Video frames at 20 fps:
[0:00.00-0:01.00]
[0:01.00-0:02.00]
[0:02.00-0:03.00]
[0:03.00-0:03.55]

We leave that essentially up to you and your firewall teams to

- - - - -

Say every entry again, exactly as it reads.

• EXERCISE ANSWER
Video frames at 20 fps:
[0:00.00-0:01.00]
[0:01.00-0:02.00]
[0:02.00-0:03.00]
[0:03.00-0:03.55]

We leave that essentially up to you and your firewall teams to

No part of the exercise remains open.